ABOUT THIS EXERCISE >> Please copy exactly the lines from the one containing "[0:54.51-0:55.51]" to the end of the entries, both included, and nothing else. Omit every picture.

***

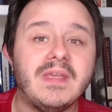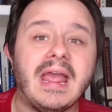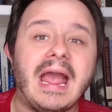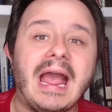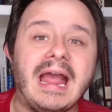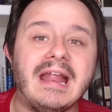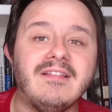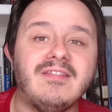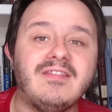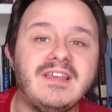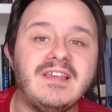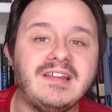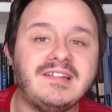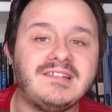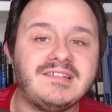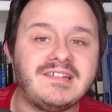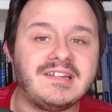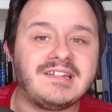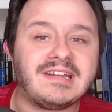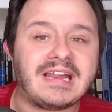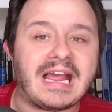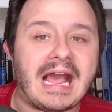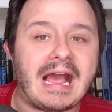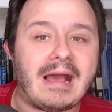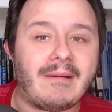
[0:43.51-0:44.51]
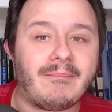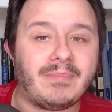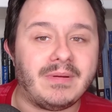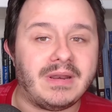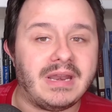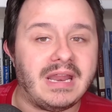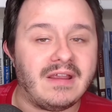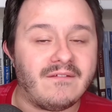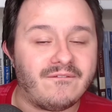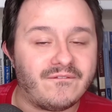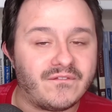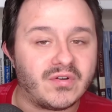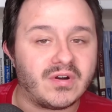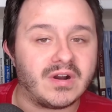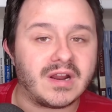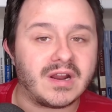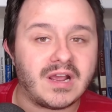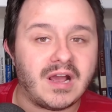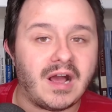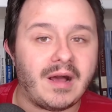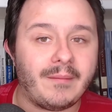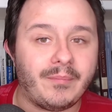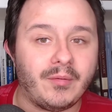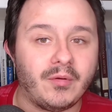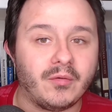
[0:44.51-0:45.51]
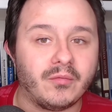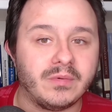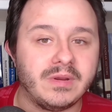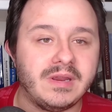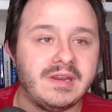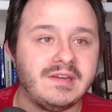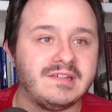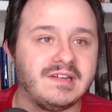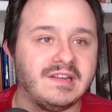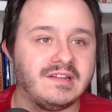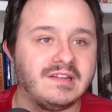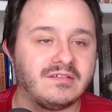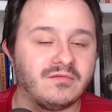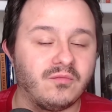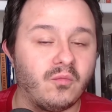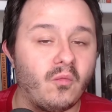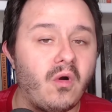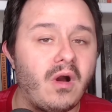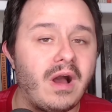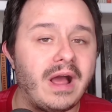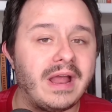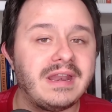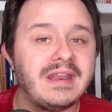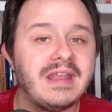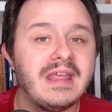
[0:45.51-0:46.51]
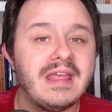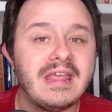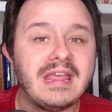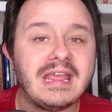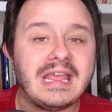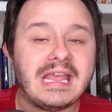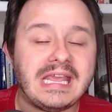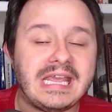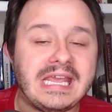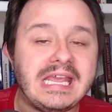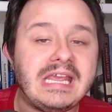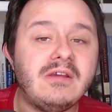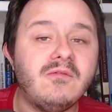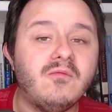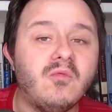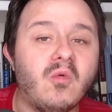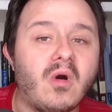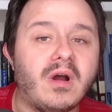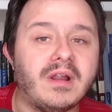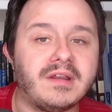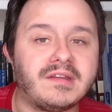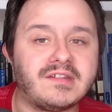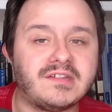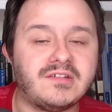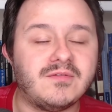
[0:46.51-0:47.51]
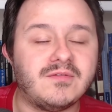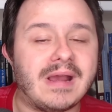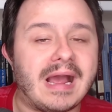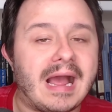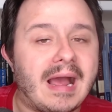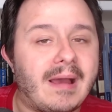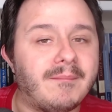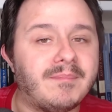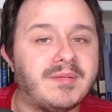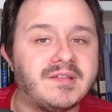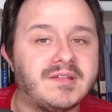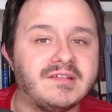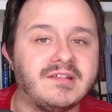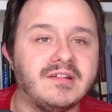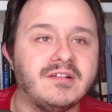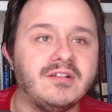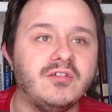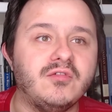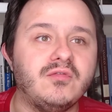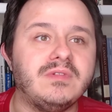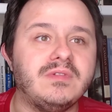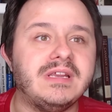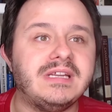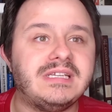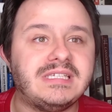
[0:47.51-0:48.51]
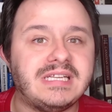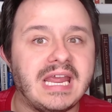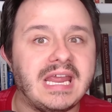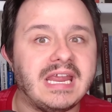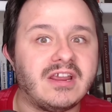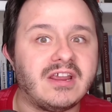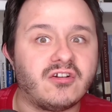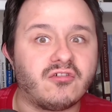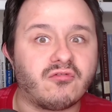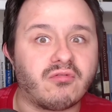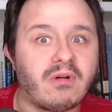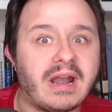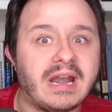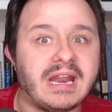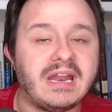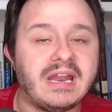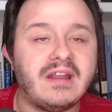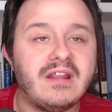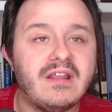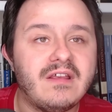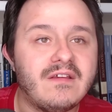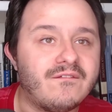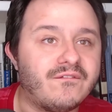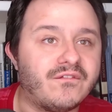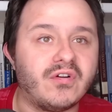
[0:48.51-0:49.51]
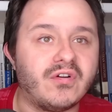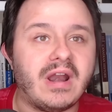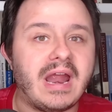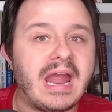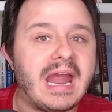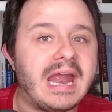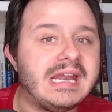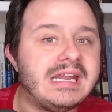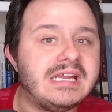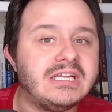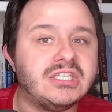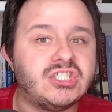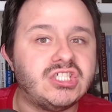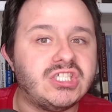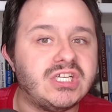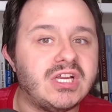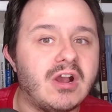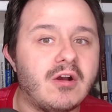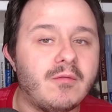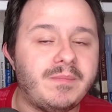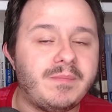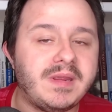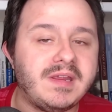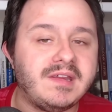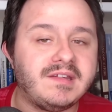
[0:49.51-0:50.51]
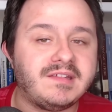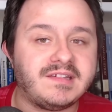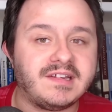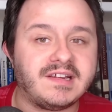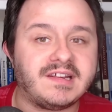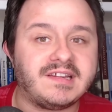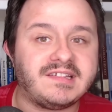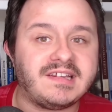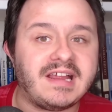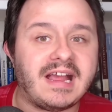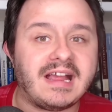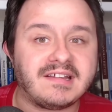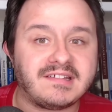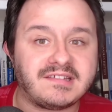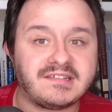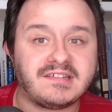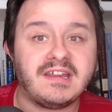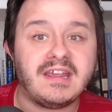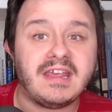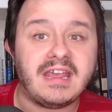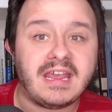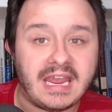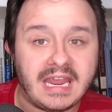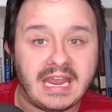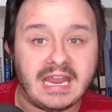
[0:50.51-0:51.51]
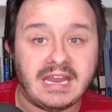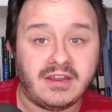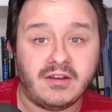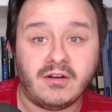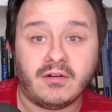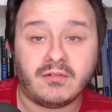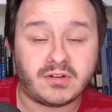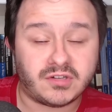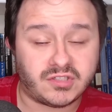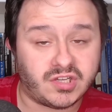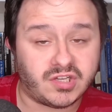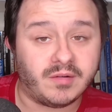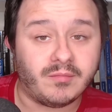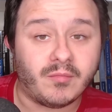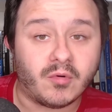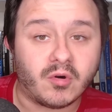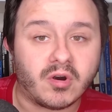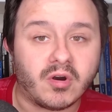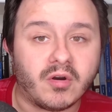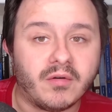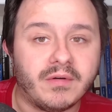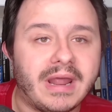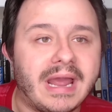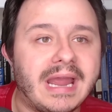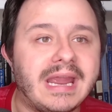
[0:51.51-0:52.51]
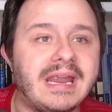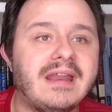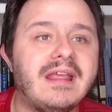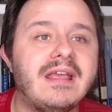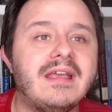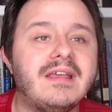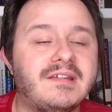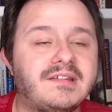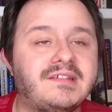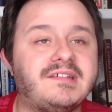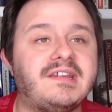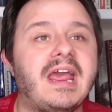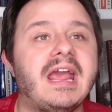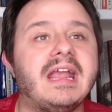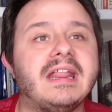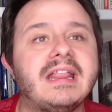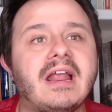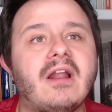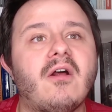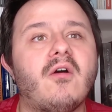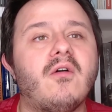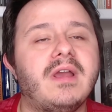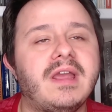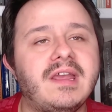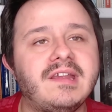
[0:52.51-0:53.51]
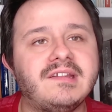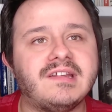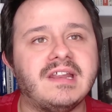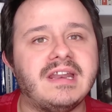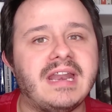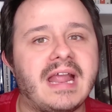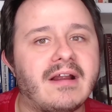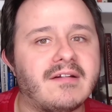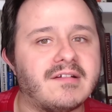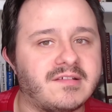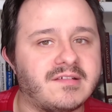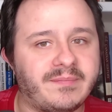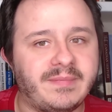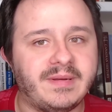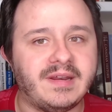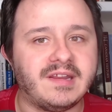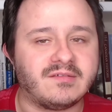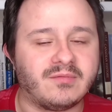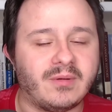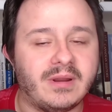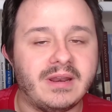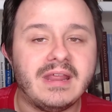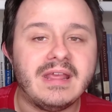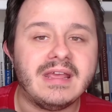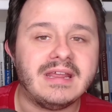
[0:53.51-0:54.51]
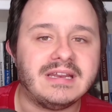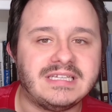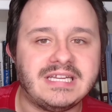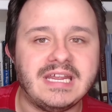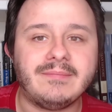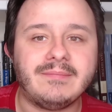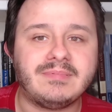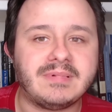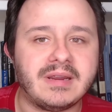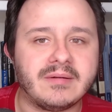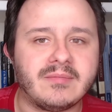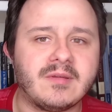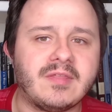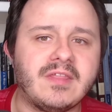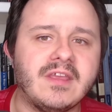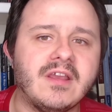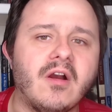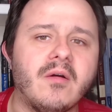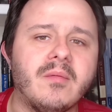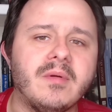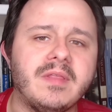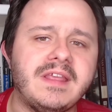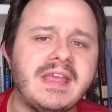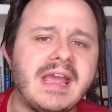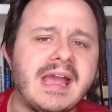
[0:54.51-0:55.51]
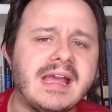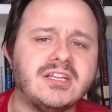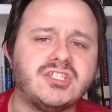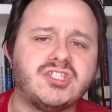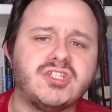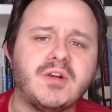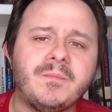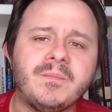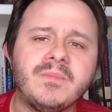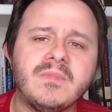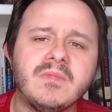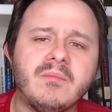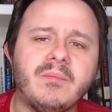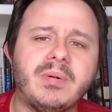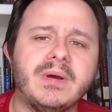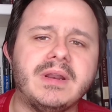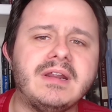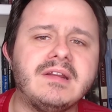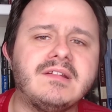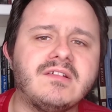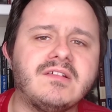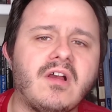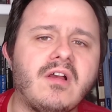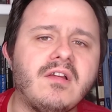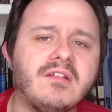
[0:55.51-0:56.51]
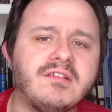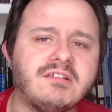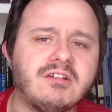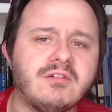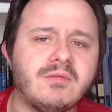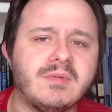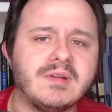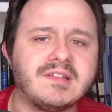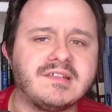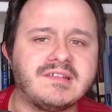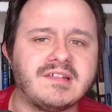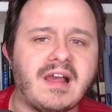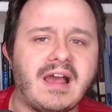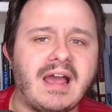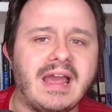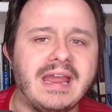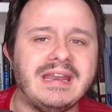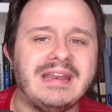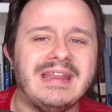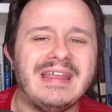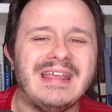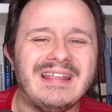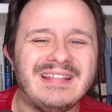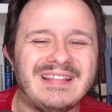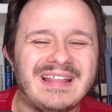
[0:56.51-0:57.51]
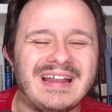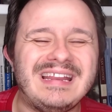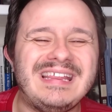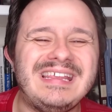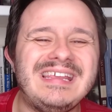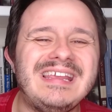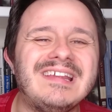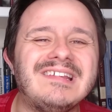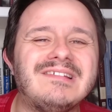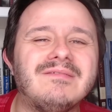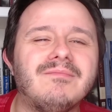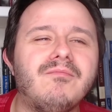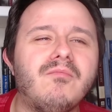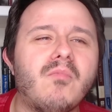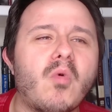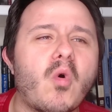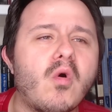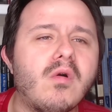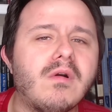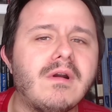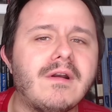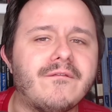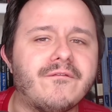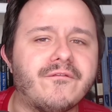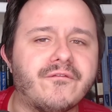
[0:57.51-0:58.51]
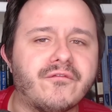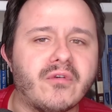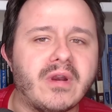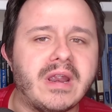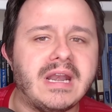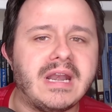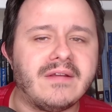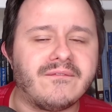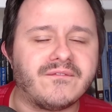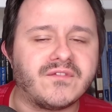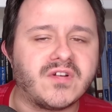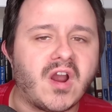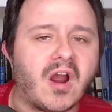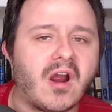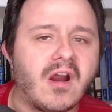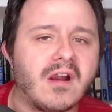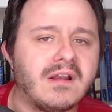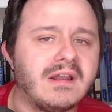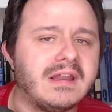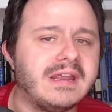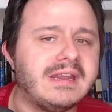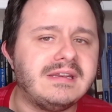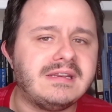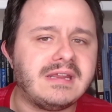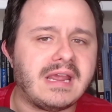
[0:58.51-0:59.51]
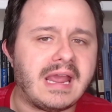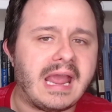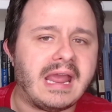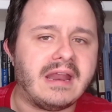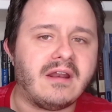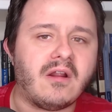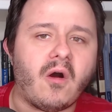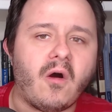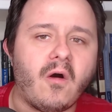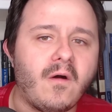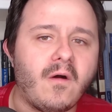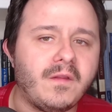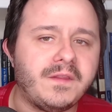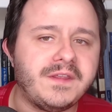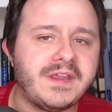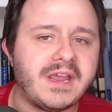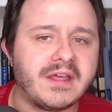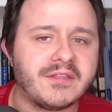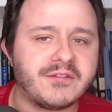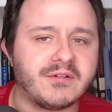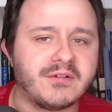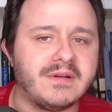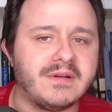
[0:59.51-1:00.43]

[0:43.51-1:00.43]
And this is happening for a couple reasons. One, he wants to absolutely take credit for any GOP success, you know, tomorrow night, saying that, oh, his announcement is what tipped everything over the edge. But it's also a sign that he is more afraid of Garland and all the other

***

THE ANSWER >>
[0:54.51-0:55.51]
[0:55.51-0:56.51]
[0:56.51-0:57.51]
[0:57.51-0:58.51]
[0:58.51-0:59.51]
[0:59.51-1:00.43]

[0:43.51-1:00.43]
And this is happening for a couple reasons. One, he wants to absolutely take credit for any GOP success, you know, tomorrow night, saying that, oh, his announcement is what tipped everything over the edge. But it's also a sign that he is more afraid of Garland and all the other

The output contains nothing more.